助手の役目は闘牛士が危なくなった時に牛の気を引いたり、追われる闘牛士をゲートを開けて闘牛場の外に出したりすることのようです。たまには銛を撃ったかもしれませんが。

騎馬闘牛の最大の見せ場は、なんといっても襲いかかってくる牛を見事な手綱捌きで交わすところでしょう。時に牛の頭に帽子を被せたりという芸当も披露されます。馬の軽々としたステップが見事。馬ってとても俊敏な動物だったのですね。

馬を下りて戦うヘタッピイ馬を下りて戦うヘタッピイ

見事に牛を絶命させると、観客席は総立ちで白いハンカチを振ってオーレ!と叫びます。闘牛士はその牛の耳を切り取って持ち帰るらしいのですが、そのあと耳をどうするのでしょう? 万事うまく運べばこうなりますが、中には牛に追われて、かなり惨めな姿をさらす闘牛士もいます。

一日の闘牛で絶命する牛は6頭。閉幕すると闘牛場の土の上に入れるのですが、そこは血の臭いが立ちこめていて、吐き気がするほどでした。観るのは一度でいいかな。

広場のフラメンコ広場のフラメンコ

闘牛の後はちょっと観光をして、夜に再びバルでマキに会いました。フェリア(お祭り?)があるから遊びに行こうと誘われていたのです。まずはバルのはしご。そこでアルフォンソのお兄さんパコとその娘アライア、友人のホセに会い、みんなで近くのお祭りに出かけました。

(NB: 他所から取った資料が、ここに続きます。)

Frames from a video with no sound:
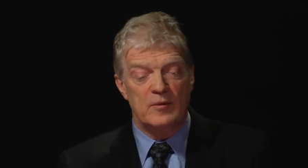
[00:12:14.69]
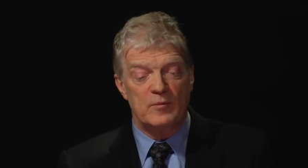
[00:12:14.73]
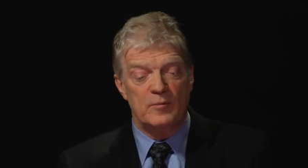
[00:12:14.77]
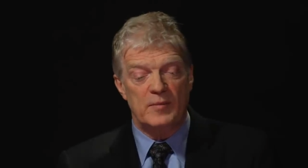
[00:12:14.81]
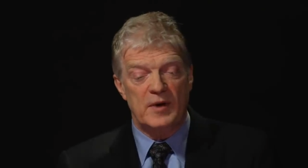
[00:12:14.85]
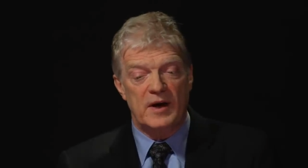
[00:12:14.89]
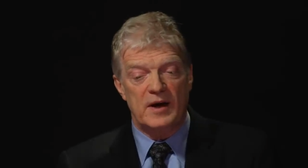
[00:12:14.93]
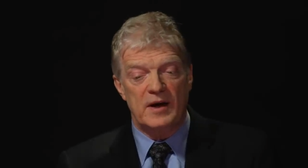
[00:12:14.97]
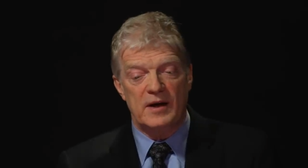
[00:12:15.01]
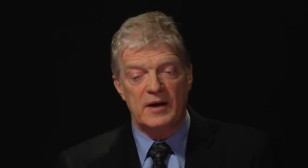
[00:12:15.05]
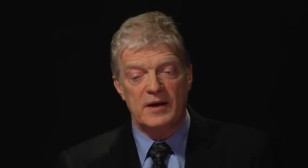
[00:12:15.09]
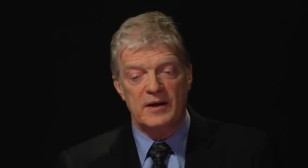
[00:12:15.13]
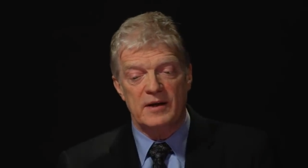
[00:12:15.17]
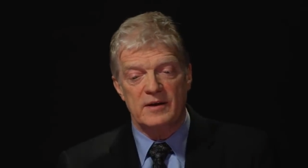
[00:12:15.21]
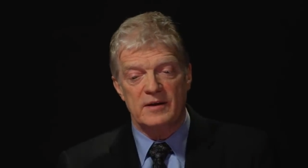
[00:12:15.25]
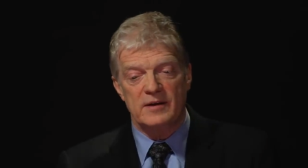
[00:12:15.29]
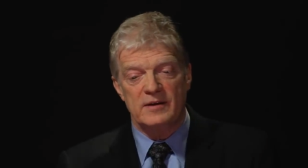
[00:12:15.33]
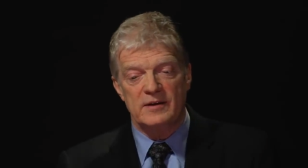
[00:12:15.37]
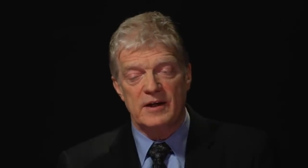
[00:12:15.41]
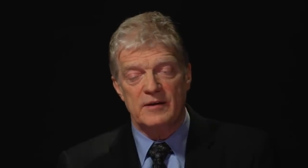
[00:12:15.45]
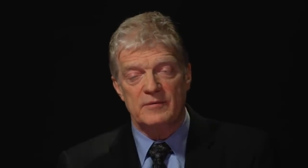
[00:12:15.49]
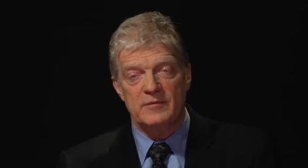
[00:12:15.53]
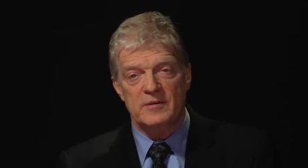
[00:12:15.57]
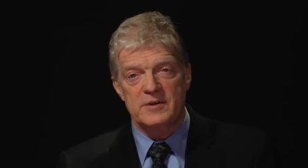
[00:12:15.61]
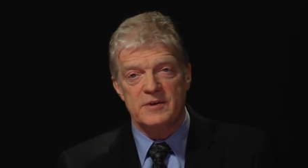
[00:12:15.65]
by
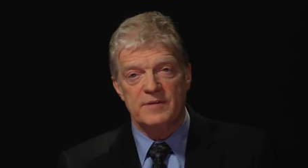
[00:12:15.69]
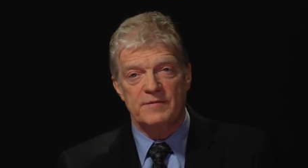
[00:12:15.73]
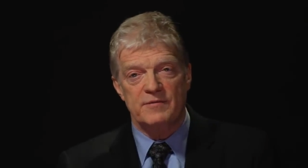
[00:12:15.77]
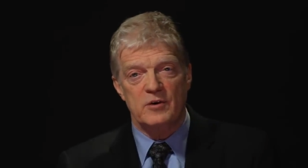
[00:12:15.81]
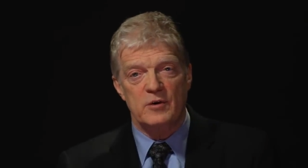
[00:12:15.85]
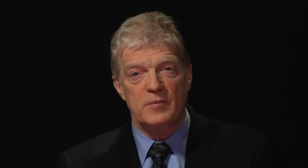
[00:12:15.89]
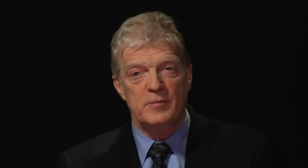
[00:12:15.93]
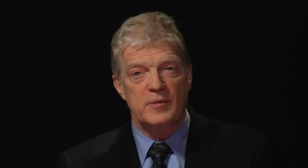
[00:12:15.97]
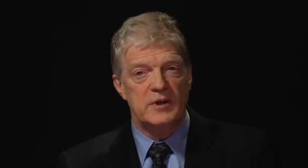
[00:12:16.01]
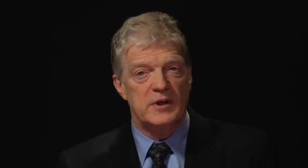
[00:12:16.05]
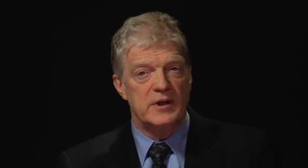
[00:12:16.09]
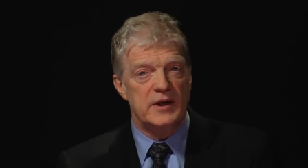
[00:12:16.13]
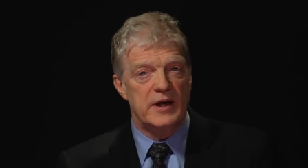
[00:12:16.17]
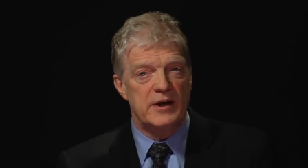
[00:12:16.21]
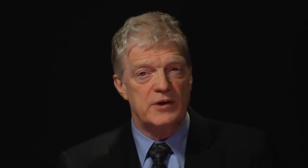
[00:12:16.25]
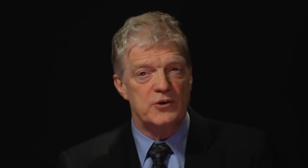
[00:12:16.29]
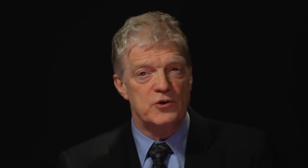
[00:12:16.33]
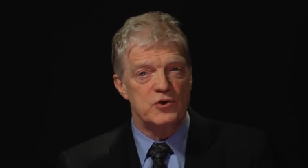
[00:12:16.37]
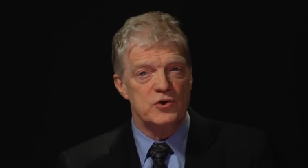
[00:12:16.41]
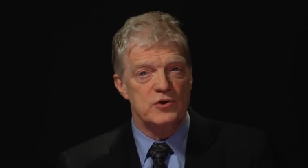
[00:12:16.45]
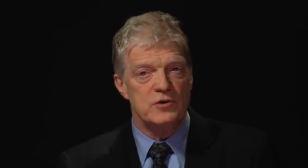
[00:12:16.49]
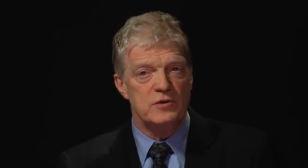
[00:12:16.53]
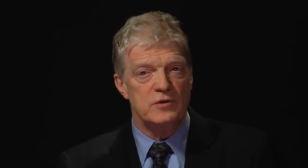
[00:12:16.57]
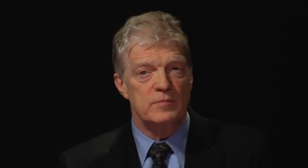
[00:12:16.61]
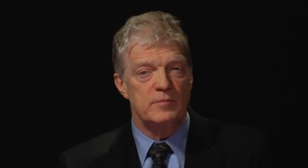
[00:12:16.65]
levels of
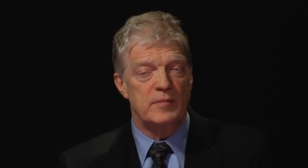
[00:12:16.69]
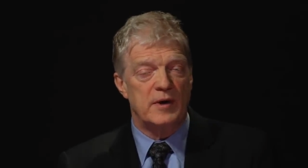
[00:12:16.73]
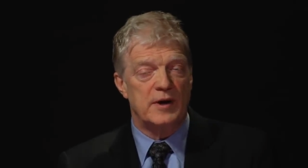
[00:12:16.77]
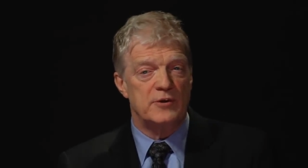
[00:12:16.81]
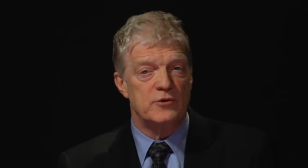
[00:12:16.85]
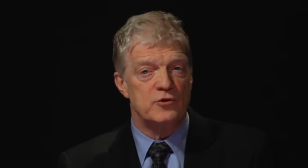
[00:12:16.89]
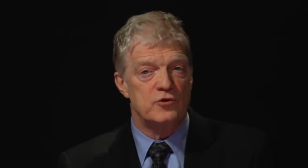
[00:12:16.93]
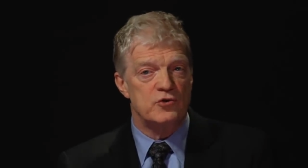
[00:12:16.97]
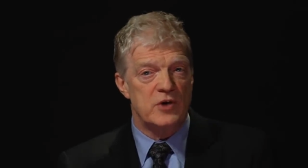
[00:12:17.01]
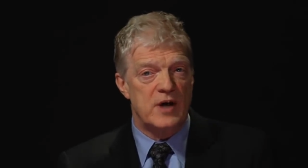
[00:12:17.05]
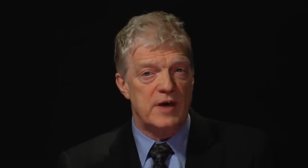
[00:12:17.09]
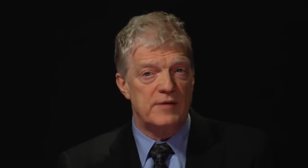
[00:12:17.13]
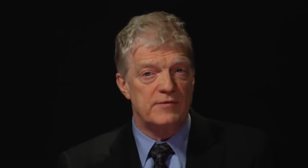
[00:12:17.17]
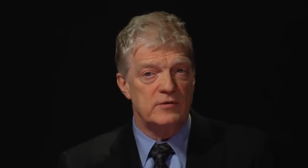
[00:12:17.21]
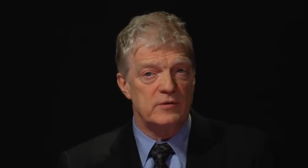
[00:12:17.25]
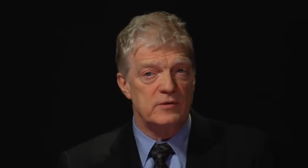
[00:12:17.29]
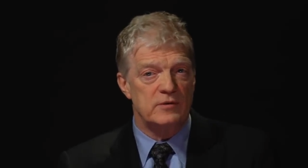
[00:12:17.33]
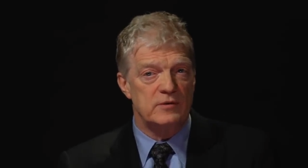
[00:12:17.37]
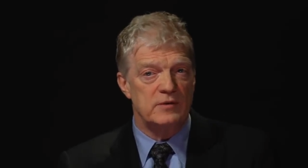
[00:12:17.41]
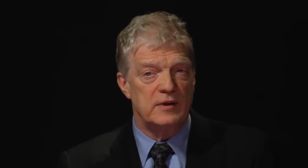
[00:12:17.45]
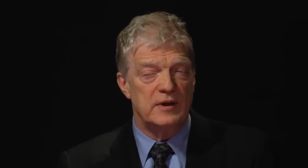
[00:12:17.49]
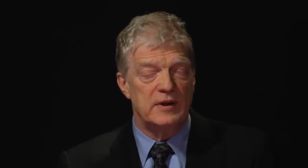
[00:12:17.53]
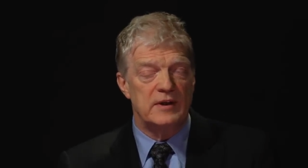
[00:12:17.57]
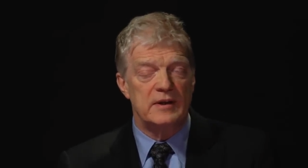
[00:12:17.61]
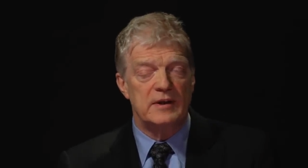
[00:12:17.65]
communication, by
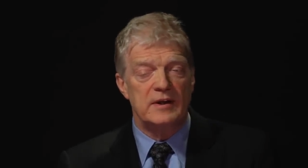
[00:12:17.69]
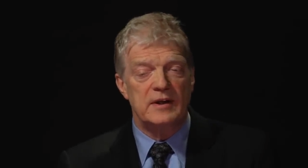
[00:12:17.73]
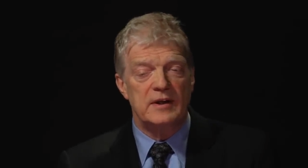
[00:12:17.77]
travel,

セアットで祭り会場からちょっと離れたところに着くと、小さな移動型遊園地があり、賑やか。飲んで踊って、昔日本の遊園地にもあった天井から電気を取って走る電気自動車のようなものに乗ってみんなでぶつけ合いをしたり。とにかく楽しく賑やかに夜は更けて行き、帰りはなんと午前3時! あ〜、楽しかった〜

絶壁絶壁

ロンダを離れる日の朝、グアダレビン川の渓谷に下りる道があるので行ってみました。

褐色の崖に地層が幾重にも重なっているのが見え、その向こうにはオリーブの畑がうねるように続いています。

新旧の街の間に架かるヌエボ橋新旧の街の間に架かるヌエボ橋

下って下って、さらに下ったところで振り返ると、新旧の街の間に架かるヌエボ橋が谷底からグッと立ち上がっているのが見えます。

このヌエボ橋は二番目に架けられたもので、なんと42年の歳月を掛け、ようやく1793年に完成したそうです。

ヌエボ橋とサリーナヌエボ橋とサリーナ

『うわ〜、ヌエボ橋、すごい〜〜』 

100m近い高さの橋に感動のサリーナ。

赤茶けた大地とオリーブの木赤茶けた大地とオリーブの木

午前中をロンダで過ごし、昼頃アルコス・デ・ラ・フロンテーラに向けて出発しました。

ロンダからアルコス・デ・ラ・フロンテーラまでは、焼け付くような太陽の下に、赤茶けた大地とその中にポツポツと生えるオリーブの木がどこまでも広がっていました。